[SUPPLIED MATERIAL]
══════════
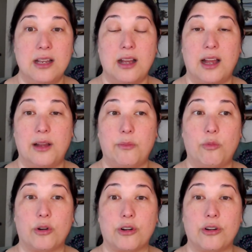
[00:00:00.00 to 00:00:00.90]
um,
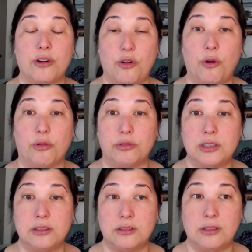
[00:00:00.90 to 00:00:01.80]
were told
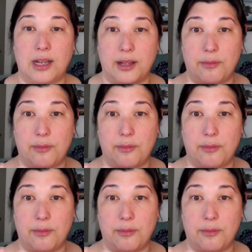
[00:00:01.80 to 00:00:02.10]
um,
══════════
[WHAT IS BEING ASKED] Once the pictures are set aside, repeat the remaining data word for word.

[SOLUTION]
[00:00:00.00 to 00:00:00.90]
um,
[00:00:00.90 to 00:00:01.80]
were told
[00:00:01.80 to 00:00:02.10]
um,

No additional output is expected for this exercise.